Я разглядел небольшой кожаный мешочек. Достал, открыл, вытряхнул содержимое на руку. Вот они, груши. Аккуратно Мишка их оприходовал, подсохли уже. По сути своей это бобровые железы, и содержится в них много чего полезного. Если мне не изменяет память, в данное время они порядочно стоят и считаются чуть ли не панацеей от всех болезней. Недаром Мишка сразу за зверюшкой кинулся. Именно из-за них, а не из-за шкуры, вывели почти всех бобров в России к двадцатому веку, да так, что после революции их лов запретили на долгие годы.

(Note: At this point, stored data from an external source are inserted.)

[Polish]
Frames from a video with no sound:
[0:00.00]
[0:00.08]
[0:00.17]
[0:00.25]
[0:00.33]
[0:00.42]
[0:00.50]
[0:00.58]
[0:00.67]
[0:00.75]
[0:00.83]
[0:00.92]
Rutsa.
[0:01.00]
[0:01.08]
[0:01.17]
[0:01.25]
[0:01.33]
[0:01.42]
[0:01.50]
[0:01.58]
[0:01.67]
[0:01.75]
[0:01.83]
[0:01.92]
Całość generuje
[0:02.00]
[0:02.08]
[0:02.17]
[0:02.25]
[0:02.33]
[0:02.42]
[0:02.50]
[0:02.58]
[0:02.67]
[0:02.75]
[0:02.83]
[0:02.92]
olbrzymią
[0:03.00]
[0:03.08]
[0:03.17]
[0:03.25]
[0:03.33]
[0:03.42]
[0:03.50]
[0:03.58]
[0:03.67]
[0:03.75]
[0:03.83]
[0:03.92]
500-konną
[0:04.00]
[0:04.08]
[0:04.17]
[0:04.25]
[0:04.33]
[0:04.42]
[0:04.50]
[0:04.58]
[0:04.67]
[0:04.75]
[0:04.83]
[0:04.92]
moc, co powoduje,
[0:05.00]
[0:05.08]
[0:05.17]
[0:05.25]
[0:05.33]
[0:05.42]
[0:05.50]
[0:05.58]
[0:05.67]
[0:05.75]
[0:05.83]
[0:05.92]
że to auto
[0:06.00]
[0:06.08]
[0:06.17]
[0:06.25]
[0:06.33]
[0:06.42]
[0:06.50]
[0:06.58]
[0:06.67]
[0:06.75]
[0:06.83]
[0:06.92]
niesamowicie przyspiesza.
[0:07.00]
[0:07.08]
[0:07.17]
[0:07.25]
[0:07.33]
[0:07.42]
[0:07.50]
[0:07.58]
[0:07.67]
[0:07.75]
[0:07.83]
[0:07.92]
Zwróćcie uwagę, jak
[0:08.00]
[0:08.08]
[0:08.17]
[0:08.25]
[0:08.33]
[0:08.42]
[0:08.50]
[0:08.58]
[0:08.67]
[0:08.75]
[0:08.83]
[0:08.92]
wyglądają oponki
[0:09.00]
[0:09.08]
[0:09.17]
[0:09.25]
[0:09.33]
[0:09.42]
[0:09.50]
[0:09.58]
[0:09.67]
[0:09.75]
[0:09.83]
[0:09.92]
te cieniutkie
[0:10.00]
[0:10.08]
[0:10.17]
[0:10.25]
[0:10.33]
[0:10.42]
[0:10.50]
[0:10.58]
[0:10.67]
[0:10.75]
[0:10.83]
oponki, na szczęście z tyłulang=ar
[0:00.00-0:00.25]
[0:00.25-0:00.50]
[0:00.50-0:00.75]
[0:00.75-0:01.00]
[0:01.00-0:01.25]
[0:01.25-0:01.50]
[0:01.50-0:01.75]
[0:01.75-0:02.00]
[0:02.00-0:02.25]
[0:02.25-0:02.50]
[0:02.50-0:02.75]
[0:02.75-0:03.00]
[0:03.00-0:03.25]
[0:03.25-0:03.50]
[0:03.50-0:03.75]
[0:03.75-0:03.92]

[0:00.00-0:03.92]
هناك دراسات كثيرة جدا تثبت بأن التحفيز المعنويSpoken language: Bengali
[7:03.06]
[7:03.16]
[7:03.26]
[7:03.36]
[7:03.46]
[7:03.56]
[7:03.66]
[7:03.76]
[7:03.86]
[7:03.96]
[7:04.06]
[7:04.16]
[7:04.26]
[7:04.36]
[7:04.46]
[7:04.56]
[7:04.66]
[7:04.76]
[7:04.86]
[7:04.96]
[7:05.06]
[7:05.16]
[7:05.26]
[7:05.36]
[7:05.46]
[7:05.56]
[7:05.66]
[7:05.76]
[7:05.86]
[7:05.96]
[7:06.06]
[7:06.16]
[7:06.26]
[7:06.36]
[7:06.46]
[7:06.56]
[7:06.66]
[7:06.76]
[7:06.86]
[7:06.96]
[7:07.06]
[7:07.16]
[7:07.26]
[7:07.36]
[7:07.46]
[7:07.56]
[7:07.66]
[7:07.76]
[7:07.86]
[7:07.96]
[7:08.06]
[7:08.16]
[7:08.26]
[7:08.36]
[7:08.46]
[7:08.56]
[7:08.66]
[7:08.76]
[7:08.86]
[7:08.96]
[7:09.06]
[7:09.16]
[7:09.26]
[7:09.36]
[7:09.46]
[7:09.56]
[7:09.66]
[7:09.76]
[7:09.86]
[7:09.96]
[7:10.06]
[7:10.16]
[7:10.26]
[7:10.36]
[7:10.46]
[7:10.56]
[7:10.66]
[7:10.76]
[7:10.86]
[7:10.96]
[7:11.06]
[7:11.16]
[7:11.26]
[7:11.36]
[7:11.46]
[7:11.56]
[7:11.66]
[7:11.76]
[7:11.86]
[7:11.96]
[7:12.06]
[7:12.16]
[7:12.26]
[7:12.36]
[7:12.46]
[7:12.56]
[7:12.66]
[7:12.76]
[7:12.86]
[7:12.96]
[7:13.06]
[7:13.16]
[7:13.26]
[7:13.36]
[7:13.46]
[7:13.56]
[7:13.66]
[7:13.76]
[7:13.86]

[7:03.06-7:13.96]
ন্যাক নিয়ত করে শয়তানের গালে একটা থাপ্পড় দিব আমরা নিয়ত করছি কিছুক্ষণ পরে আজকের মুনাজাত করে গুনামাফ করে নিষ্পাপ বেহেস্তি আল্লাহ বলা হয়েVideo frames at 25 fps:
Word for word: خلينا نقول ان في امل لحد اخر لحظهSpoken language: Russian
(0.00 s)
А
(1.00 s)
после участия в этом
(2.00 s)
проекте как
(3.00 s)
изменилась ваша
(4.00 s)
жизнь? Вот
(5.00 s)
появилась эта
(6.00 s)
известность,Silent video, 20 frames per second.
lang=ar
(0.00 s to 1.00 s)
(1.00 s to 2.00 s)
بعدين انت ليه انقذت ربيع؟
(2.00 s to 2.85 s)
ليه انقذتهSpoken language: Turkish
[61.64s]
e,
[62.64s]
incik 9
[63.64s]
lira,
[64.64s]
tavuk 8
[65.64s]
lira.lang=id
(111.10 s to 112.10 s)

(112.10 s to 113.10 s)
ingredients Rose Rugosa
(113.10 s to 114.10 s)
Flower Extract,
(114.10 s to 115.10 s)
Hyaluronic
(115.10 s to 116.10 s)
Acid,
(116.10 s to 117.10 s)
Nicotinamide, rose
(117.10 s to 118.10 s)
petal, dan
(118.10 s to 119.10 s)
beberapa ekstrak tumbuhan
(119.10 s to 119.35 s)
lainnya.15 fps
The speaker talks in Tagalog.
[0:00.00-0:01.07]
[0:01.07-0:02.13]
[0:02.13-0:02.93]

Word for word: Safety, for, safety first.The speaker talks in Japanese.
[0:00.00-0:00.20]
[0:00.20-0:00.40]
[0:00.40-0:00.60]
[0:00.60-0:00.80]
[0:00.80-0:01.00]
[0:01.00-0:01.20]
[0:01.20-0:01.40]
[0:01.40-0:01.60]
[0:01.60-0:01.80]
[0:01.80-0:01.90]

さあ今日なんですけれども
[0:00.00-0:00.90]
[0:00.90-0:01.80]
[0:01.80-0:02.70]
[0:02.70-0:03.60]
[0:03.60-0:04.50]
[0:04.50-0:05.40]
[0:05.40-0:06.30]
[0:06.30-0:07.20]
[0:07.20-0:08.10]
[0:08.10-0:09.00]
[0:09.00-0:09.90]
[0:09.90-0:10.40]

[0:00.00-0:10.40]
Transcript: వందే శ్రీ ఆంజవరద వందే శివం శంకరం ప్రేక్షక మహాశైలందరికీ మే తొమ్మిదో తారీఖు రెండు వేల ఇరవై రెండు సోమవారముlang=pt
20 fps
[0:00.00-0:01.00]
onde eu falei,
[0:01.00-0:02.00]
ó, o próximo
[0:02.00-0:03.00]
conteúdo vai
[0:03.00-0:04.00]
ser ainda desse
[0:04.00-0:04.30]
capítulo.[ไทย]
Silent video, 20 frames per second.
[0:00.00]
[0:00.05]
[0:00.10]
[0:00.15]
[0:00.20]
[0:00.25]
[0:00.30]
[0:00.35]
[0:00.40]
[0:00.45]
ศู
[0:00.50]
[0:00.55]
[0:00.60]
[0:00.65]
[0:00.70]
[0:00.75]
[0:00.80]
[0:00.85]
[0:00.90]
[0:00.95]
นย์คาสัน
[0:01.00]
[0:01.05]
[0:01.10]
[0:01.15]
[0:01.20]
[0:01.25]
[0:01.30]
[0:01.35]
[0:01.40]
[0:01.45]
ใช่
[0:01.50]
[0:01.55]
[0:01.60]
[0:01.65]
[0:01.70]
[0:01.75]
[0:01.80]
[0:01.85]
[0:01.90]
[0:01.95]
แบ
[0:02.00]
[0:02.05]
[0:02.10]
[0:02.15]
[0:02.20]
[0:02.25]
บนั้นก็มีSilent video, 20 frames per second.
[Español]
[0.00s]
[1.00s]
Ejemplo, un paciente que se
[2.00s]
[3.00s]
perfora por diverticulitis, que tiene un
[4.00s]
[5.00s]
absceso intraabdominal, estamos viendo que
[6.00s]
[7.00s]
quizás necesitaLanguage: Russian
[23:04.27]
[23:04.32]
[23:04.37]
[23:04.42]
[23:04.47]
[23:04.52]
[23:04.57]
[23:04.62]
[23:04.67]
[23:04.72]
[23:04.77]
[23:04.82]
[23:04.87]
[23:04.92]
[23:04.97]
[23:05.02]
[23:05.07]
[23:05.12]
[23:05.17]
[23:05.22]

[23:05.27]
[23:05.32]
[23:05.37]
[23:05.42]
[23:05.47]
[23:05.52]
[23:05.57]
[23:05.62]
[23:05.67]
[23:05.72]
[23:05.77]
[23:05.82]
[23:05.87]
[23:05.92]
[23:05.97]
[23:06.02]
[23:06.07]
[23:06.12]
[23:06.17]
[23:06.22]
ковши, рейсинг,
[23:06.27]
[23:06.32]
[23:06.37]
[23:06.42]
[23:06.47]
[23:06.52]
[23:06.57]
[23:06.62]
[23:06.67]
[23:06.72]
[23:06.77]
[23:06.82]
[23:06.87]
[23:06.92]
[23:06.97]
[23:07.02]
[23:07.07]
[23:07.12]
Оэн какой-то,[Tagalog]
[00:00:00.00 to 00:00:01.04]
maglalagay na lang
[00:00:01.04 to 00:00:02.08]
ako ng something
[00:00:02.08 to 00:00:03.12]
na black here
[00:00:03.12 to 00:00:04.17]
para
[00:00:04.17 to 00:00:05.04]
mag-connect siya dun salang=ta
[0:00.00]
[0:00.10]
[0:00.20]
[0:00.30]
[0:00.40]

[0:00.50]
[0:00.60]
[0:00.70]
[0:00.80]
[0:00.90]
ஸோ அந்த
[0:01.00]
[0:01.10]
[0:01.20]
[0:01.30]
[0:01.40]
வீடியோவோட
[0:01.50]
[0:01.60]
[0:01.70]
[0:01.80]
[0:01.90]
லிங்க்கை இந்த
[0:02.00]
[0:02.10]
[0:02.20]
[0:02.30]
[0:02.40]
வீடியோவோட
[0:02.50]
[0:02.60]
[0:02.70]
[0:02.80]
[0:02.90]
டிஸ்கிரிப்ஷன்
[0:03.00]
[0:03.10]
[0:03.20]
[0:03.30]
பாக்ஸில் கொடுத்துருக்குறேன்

– Хорошо, бобровое оставляем, а остальное я к бабе Софе отнесу. И ты давай беги в деревню, не задерживайся.
Сестричка резко кивнула и быстренько засеменила в обратный путь. С трепетом посмотрел ей вслед. По сломанной ветке, как по проспекту, шастает, словно всю жизнь на высоте четырёх метров от земли провела.
Ладно, Машку спровадил, чтоб моего позора не видела, шкурки сбросил, чтоб не мешали, пора начинать длительный процесс сползания. Да-а, сейчас мы медленно-медленно спустимся вниз и перее… э-э… О чём это я?
Сползая, обдумывал, как распорядиться местным богатством. Шкурки, слава богу, все зимой добыты, но выделаны хреново, и дырки есть. Выходит, Мишка зверьё не только силками брал. Эх, придётся до ума доводить – подшивать и затирать. А бобровую фигню куда пристроить? Продать, скорее всего, лишь в городе получится, в аптеку какую-нибудь. Может, самому настойку сделать? Тогда Софа могла б её под видом лекарства по чуть-чуть продавать, в розницу дороже сбагрим. Хотя кому в этой глуши сбагришь? Деревня, блин, не по карману им.
Бобровая струя – замечательное лекарственное средство, я сам им когда-то пользовался. Раны лечит прекрасно и в качестве виагры подойдёт. Что ж, позже с Софой посоветуемся и решим, куда её деть, а пока – ать-два, ать-два – домой хромаем. Рановато я спрыгнул, теперь лодыжка побаливает. О, а землянку я уже домом считаю. А и верно, что ещё мне в девятнадцатом веке домом считать?